Ömrünce hiç “bir çift gözün hüneriyle”yenilmemiş, “bir çift gözün hüneriyle” silkelenip de ‘kendine gelmemiş, “bir çift gözün hüneriyle” zamanı yırtıp, asırlarca ileri yahut geri bir vaktin hakikatine düşmemiş isen, sana dair olan duam -tez zamanda- böylesi bir kadere uğramandır güzel dostum…
Gönlünü avlayan sevdiceğinin umarsızca omuzlarına düşen sarı, kahve, siyah yahut ak saç tutamlarınca eli, kolu, bileği, ayağı -ama en çok da- aklı prangalanmış âşıkların, kaderin tatlı cilvesi ile kendilerine pay düşen bu “birbirine dolanma” hâlinden çözülmeyi sahiden istediğini mi sanırsın; inan bana çok yanılırsın…
Bana sihir’i sorarsan; “sihir” senin arzun, isteklerine yüklediğin tutkun, duaya duran ruhunun safiyetindeki çekim gücü nispetince; yahut korktuklarının, bastırdıklarının, yargılayıp kınadıklarının âleme yaydığı basıncın, hayatının bir anında patlayarak seni darmadağın ettiği bir yüzleşmenin mecburiyetiyle gerçekleşir…O, her halükârda emsalsiz bir deneyim, çok öğretici bir ders, yenilenmek için sana fırsat sunan büyük bir nimettir… Ve sen, iyisine “mucize”, kötüsüne “büyü” diyenlerin öğretisine rağbet etme; tesirine kapıl(ı)verdiğin her sihir -yine/sadece- senin ruhunda yer etmiş sihirbaz duyguların kudretince, onların -seni sarsa sarsa uyandırmak pahasına olan- tesirincedir…
Bilir misin ki, hiçbir âşık yolunda yayan ve vasıtasız değildir; bineği, dizginleri yârin ellerinde sımsıkı kavranmış, -tıpkı iki kaşın yayları arasındaki kadar- daracık bir boşluktan yükseklere sıçrayan bir beyaz Burak’tır ki, bu korkusuz at, -yârin kaşı bir kalksa- şaha kalkıp nice engelleri aşar, -yâr sitemle kaşını bir çatsa- amansız derde düşer de ciğerlerine kan dolar ve can bulduğu dünyayı anında yakar yıkar…Âşık insan bir ümidin yolcusudur ki, “kavuşmak” uğruna -hiç üşenmeden- varlık kitabını yeniden/yeniden yazar…

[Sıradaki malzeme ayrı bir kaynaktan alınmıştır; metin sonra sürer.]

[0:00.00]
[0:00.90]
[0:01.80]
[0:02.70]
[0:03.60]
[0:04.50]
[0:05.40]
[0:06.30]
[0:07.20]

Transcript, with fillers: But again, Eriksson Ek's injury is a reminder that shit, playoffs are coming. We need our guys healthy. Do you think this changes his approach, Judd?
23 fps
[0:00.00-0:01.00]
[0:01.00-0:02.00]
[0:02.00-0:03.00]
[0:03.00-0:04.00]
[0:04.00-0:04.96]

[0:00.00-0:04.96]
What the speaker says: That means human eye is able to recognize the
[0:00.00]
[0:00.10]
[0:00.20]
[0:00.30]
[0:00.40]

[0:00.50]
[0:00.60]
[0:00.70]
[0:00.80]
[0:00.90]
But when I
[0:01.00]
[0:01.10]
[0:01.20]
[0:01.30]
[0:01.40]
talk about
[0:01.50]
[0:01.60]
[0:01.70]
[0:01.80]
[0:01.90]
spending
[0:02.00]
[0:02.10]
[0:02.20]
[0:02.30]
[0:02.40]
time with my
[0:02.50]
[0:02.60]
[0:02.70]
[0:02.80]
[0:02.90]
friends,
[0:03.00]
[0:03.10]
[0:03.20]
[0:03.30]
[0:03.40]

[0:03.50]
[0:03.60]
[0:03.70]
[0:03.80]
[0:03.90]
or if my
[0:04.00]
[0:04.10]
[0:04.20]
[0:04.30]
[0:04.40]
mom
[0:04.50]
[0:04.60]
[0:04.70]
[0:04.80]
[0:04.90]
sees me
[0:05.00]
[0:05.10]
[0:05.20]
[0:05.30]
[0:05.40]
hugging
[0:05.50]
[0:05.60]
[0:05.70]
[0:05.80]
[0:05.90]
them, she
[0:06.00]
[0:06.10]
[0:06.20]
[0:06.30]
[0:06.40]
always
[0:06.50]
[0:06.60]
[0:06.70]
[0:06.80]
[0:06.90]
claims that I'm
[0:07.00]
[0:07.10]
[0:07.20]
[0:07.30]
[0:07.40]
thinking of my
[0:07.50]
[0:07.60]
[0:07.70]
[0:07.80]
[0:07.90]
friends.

Aşıklar âlemi şekilden, suretten özgürdür; ruh yükseldiği irtifanın neşesiyle güzelleşmiş nice hâllerle tanışır, kaynaşır…Kimi an kendini cennette zanneder, bir perinin elindeki billur kadehle demini tutar, kimi an cisimsiz bembeyaz bir safiyetin huzurunda dinlenir canına can katar, kimi an bulutlar üzerine çıkar ve gezinir; her adımında onları sarstıkça yağmur olup yağan gözyaşlarıyla arınır bereketle dolar, kimi an yerde mi gökte mi olduğunu bilmez, öylesine coşar; adeta devleşir de kabından taşar…
Bir çift ahu gözün tek bakışının tesiriyle vurulup da avlanan yüreklerin, esarete düşmekten zerrece şikâyet etmeksizin-neredeyse- can vermeye can attığı bir aşk âleminin işleridir bunlar; Leylâ’lar değişse de Mecnun’ luk ebediyen yaşar…Nihâyet avlanan gönüllerin sesleri/sözleri/ nefesleri şiir olur, nağme olur titreşir; ahenk olur, sanat olur ve dünyayı gökkuşağının renklerine boyar…
Yazarın notu : Yazıda yer verilen şiirin sahibi meçhul olmakla birlikte, bestekâr Hacı Ârif Bey tarafından bestelenmiş bir Hicaz şarkıda kullanılmıştır…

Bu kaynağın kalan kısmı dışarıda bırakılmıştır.